Hey, can anyone here help me with something? I've never been to a cubing competition in my life, so I have no clue what to expect, however, I'm interested in joining one soon (this one) so, could anyone tell me what would be the recommended average/speed for a cuber to at least hold a chance within the competition? And better yet explain to me how it works too! Thanks! (sorry for being rather ignorant on the matter!)


----------



## kinch2002 (Dec 15, 2012)

TwisterTimmy said:


> Hey, can anyone here help me with something? I've never been to a cubing competition in my life, so I have no clue what to expect, however, I'm interested in joining one soon (this one) so, could anyone tell me what would be the recommended average/speed for a cuber to at least hold a chance within the competition?

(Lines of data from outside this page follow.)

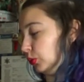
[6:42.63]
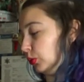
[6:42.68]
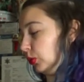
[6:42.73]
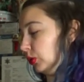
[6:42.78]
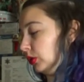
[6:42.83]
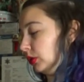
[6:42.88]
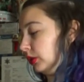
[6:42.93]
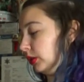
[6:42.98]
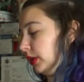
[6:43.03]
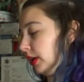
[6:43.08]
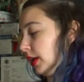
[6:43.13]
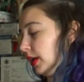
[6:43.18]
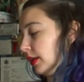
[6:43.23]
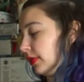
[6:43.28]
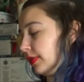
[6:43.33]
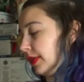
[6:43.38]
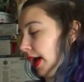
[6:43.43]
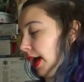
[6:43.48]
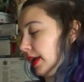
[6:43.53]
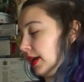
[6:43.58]
rule
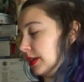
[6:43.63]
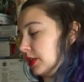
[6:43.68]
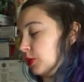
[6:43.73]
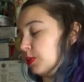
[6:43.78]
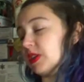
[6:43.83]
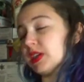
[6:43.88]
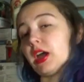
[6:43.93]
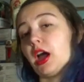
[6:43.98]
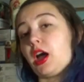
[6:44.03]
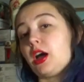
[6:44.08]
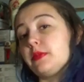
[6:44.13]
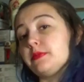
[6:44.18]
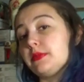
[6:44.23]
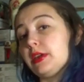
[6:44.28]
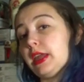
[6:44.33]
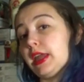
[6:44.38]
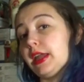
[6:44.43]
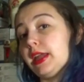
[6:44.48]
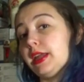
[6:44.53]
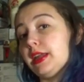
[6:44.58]
that it's become
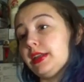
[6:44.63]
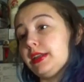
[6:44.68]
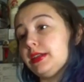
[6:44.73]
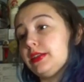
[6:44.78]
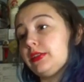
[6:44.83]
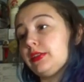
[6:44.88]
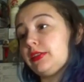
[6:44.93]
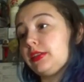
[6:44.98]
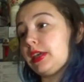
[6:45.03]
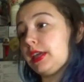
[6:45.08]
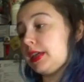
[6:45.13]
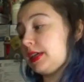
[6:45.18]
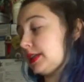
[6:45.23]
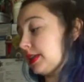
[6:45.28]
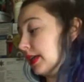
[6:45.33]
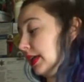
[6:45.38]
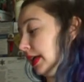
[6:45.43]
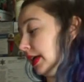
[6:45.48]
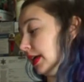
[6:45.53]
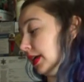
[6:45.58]
a thing
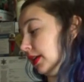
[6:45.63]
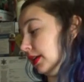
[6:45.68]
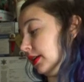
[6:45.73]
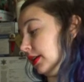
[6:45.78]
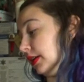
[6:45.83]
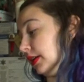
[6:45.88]
in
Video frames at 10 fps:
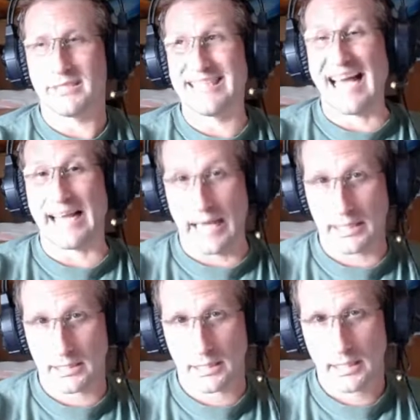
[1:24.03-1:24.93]

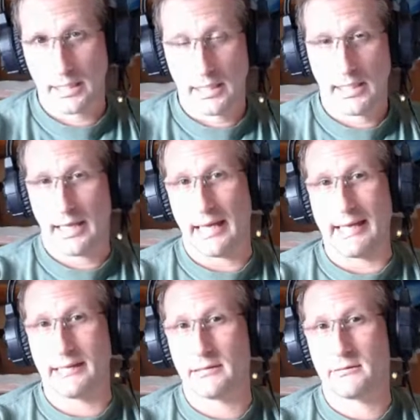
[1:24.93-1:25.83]
decades,
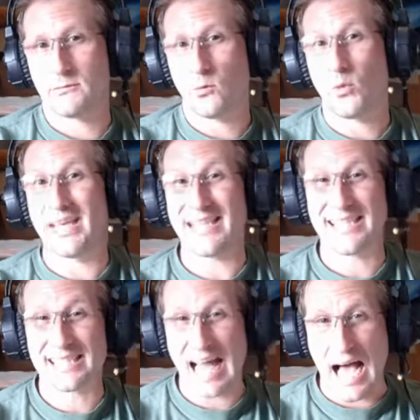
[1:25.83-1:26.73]
and we need
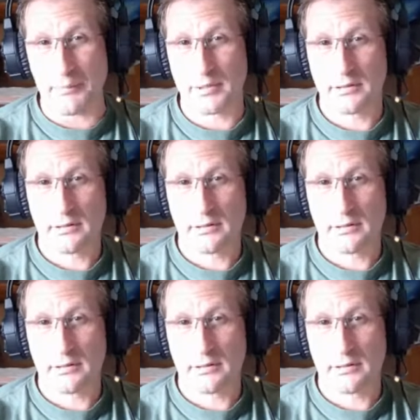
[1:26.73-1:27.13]
to stop.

And better yet explain to me how it works too! Thanks! (sorry for being rather ignorant on the matter!)


There is no recommended speed. As long as you can solve and are mildy interested in speedcubing you should do. It's not all about winning - it would be strange if you just refused to go to comps until you knew you would win. You'll meet new people with your hobby and be able to pick up tips and be inspired. Presuming you live in Singapore, the venue can't be more than an hour away so it's definitely worth going!


----------



## TwisterTimmy (Dec 15, 2012)

kinch2002 said:


> There is no recommended speed. As long as you can solve and are mildy interested in speedcubing you should do. It's not all about winning - it would be strange if you just refused to go to comps until you knew you would win. You'll meet new people with your hobby and be able to pick up tips and be inspired. Presuming you live in Singapore, the venue can't be more than an hour away so it's definitely worth going!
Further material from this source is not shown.